Our modeling and research centers around cefepime, a commonly used cephalosporin. We designed albumin binding proteins to link the antibiotic to albumin. Albumin is a common component of blood serum and enables the transfer of many biomolecules through the blood. While the antibiotic is linked to the albumin it won't be cleared from the bloodstream resulting in an extended lifespan. This is because the kidney prevents renal excretion of albumin- which in turn helps keep the albumin linked antibiotic in the blood.

How do we know this works?

Within the cephalosporin class of antibiotics Ceftriaxone is notable for its relatively long half life (around 6-9 hours) is routinely given on a single daily dosing cycle as opposed to the multiple dosings needed for other cephalosporins like Cefepime.

Why is this?

Ceftriaxone binds with high affinity to human serum albumin(HSA) preventing its clearance from the blood while cefepime has a significantly lower affinity for HSA resulting in much faster clearance [1-2]. Using our protein-linker system we hope to enable cefepime dosing once every day instead of three times daily.

Our modeling indicates that this is possible and will actually reduce the overall needed amount of antibiotic as well as its peak concentrations in the bloodstream as compared to the normal delivery process. In addition to reducing the workload for healthcare workers this may help reduce the rate of adverse drug events in patients.

In the US there are

1.5 million visits

to the emergency department(ED) due to an adverse drug response(ADR) [3].

Antibiotics make up 13% of those cases and cephalosporins 12% of that group [3-4]. Many ADRs are dosage dependent. By reducing both the total dose of antibiotic we can reduce the likelihood of a patient experiencing an ADR in many cases.

Our system is applicable to drugs other than cephalosporins. We use the carboxylic acid on the cephalosporin to bind it to the linker and thus the albumin binding protein. Similar carboxylic groups exist in penicillins and carbapenems (two other common classes of antibiotics). Albumin facilitated half life extension may be particularly useful in the case of penicillins which often must be IV administered every 4-6 hours [2]. Penicillins and cephalosporins combined are responsible for more than half of all antibiotic ADRs that lead to an ED visit resulting in approximately 100,000 ED visits each year in the US [3-4].

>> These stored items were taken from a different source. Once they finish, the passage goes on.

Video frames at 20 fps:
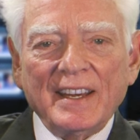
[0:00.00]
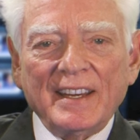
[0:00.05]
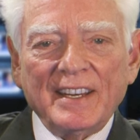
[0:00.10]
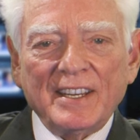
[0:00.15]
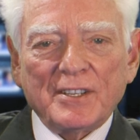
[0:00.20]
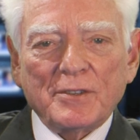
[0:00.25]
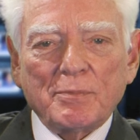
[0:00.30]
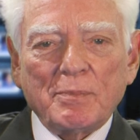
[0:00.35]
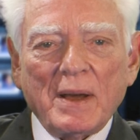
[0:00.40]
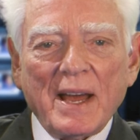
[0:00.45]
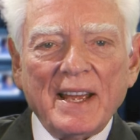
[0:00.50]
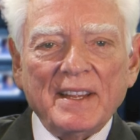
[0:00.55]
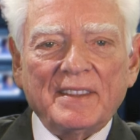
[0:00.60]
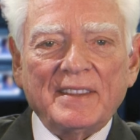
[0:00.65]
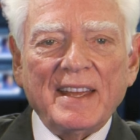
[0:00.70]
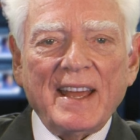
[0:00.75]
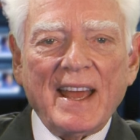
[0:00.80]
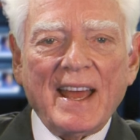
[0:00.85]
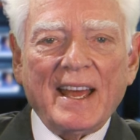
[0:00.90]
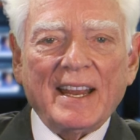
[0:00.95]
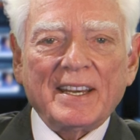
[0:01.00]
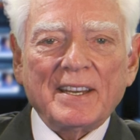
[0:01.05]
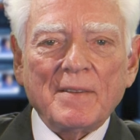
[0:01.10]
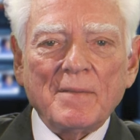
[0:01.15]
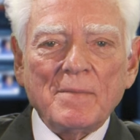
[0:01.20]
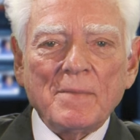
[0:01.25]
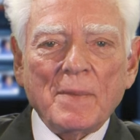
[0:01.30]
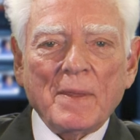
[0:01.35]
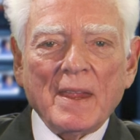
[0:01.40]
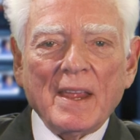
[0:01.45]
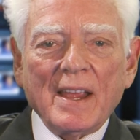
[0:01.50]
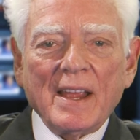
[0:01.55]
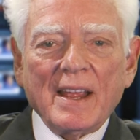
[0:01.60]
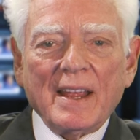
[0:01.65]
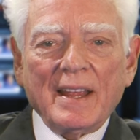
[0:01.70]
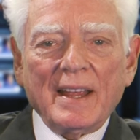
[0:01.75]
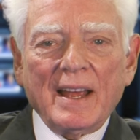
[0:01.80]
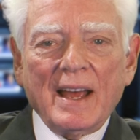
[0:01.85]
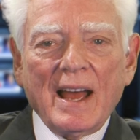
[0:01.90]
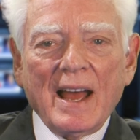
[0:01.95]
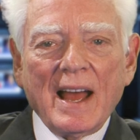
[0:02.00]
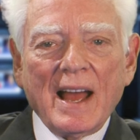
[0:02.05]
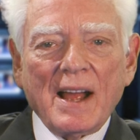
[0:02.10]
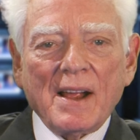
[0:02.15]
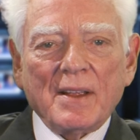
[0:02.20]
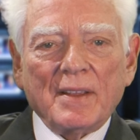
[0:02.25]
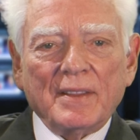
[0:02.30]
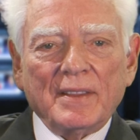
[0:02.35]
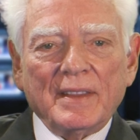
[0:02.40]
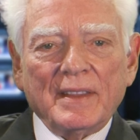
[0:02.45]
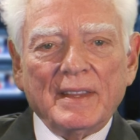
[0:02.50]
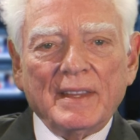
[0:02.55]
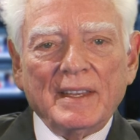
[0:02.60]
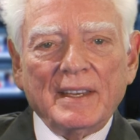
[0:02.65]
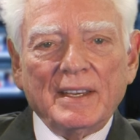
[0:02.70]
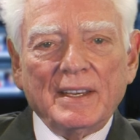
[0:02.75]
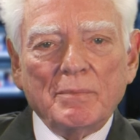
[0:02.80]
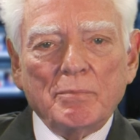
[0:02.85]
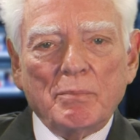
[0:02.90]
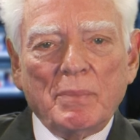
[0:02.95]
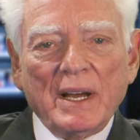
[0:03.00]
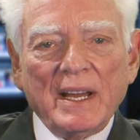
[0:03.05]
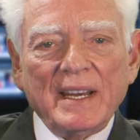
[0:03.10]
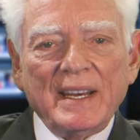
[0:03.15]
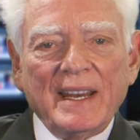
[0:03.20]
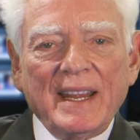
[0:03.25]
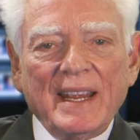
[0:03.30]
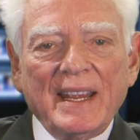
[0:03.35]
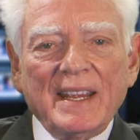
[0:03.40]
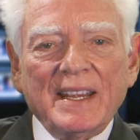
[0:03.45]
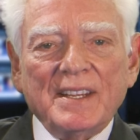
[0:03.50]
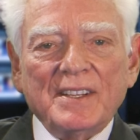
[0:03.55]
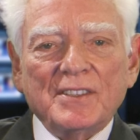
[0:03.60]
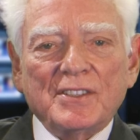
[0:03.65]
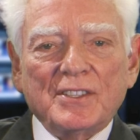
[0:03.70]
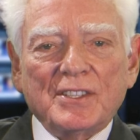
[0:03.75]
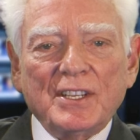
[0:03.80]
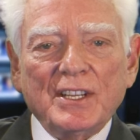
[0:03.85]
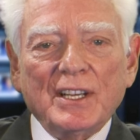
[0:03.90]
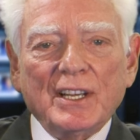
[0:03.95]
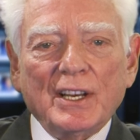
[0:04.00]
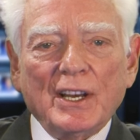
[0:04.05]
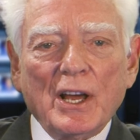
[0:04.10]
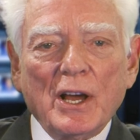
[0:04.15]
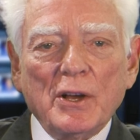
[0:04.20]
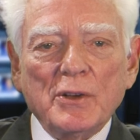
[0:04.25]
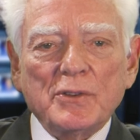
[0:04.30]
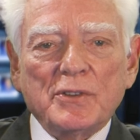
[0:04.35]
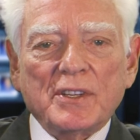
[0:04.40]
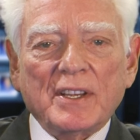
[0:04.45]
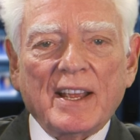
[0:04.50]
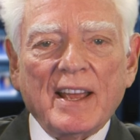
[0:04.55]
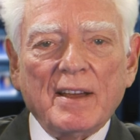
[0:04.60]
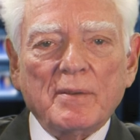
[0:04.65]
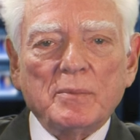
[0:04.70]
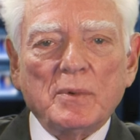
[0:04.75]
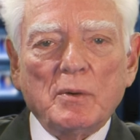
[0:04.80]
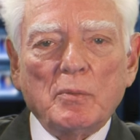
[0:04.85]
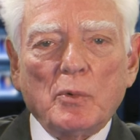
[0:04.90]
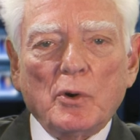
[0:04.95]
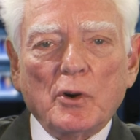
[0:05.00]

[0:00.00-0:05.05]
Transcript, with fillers: Despite that, uh, Bundy still owes the government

We believe our Mighty Moities: Albumax Edition can by extending the half life of many antibiotics in the blood stream make a significant contribution to improving therapeutic treatment by saving healthcare providers time and improving patient outcomes.

References

[1.] I. H. Patel and S. A. Kaplan, “Pharmacokinetic profile of ceftriaxone in man,” The American Journal of Medicine, vol. 77, no. 4C, pp. 17–25, Oct. 1984, Available: https://pubmed.ncbi.nlm.nih.gov/6093513/
[2.] “Cephalosporins and neurotoxicity,” Medicines Adverse Reactions Committee, New Zealand, Dec. 2022. Available: https://www.medsafe.govt.nz/committees/marc/reports/192-%20Cephalosporins-and-neurotoxicity.pdf
[3.] CDC, “FastStats: Medication Safety Data,” Medication Safety Program, May 03, 2024. https://www.cdc.gov/medication-safety/data-research/facts-stats/index.html
[4.] N. Shehab, Priti R. Patel, A. Srinivasan, and Daniel S. Budnitz, “Emergency Department Visits for Antibiotic‐Associated Adverse Events,” Clinical Infectious Diseases, vol. 47, no. 6, pp. 735–743, Sep. 2008, doi: https://doi.org/10.1086/591126.
[5.] E. C. Meng et al., “UCSF ChimeraX: Tools for structure building and analysis,” Protein Sci., vol. 32, no. 11, p. e4792, 2023, doi: 10.1002/pro.4792.